Start of Input data
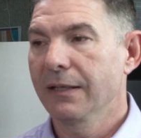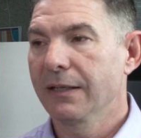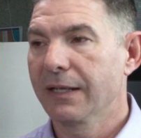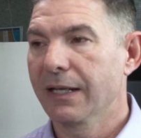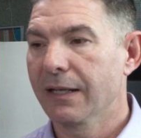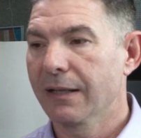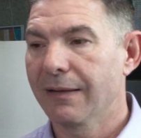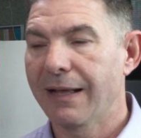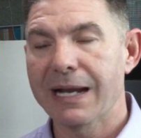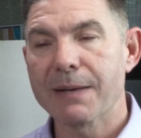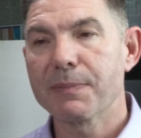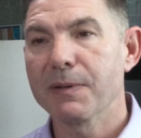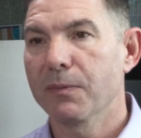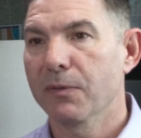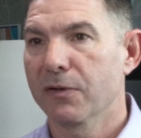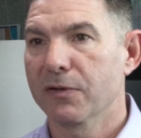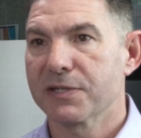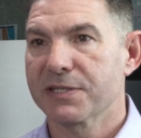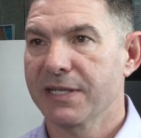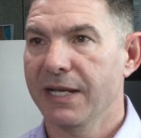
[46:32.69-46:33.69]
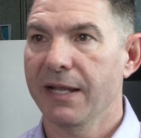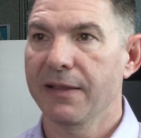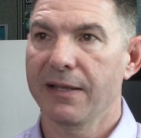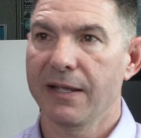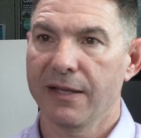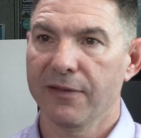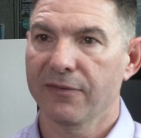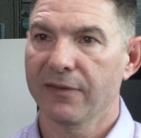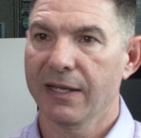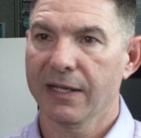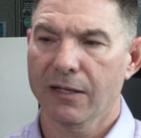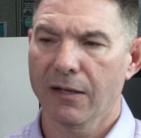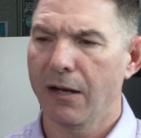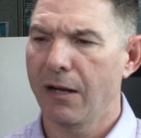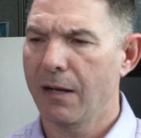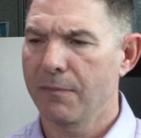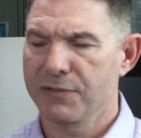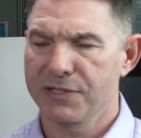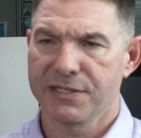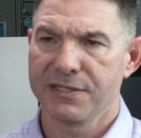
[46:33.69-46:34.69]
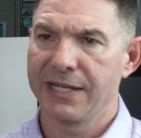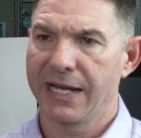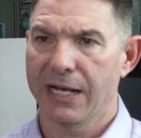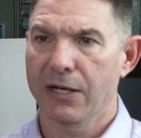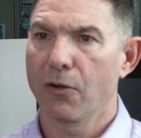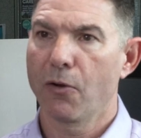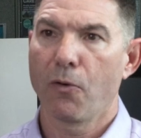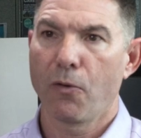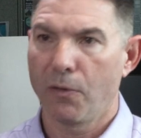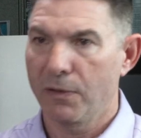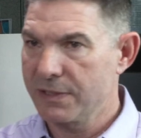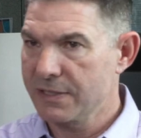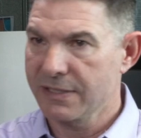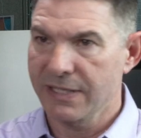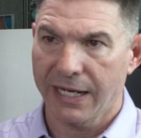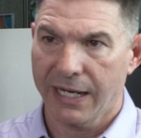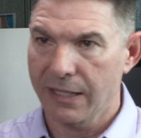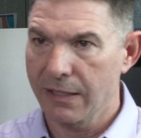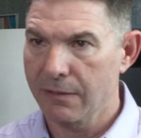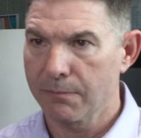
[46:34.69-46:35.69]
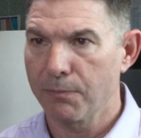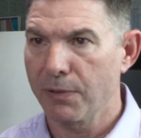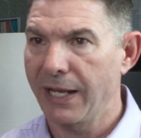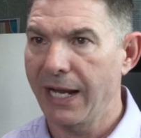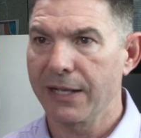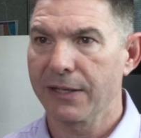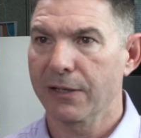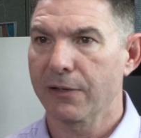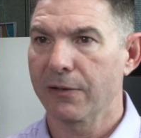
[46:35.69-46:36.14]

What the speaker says: And a lot of people understand that as like, oh, I'm just digging a hole and sticking a plant in the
End of Input data
_Exercise directions_
Beginning with the line that contains "[46:34.69-46:35.69]", repeat every remaining line of the data exactly, the last line included, and omit pictures.

_Response to the task_
[46:34.69-46:35.69]
[46:35.69-46:36.14]

What the speaker says: And a lot of people understand that as like, oh, I'm just digging a hole and sticking a plant in the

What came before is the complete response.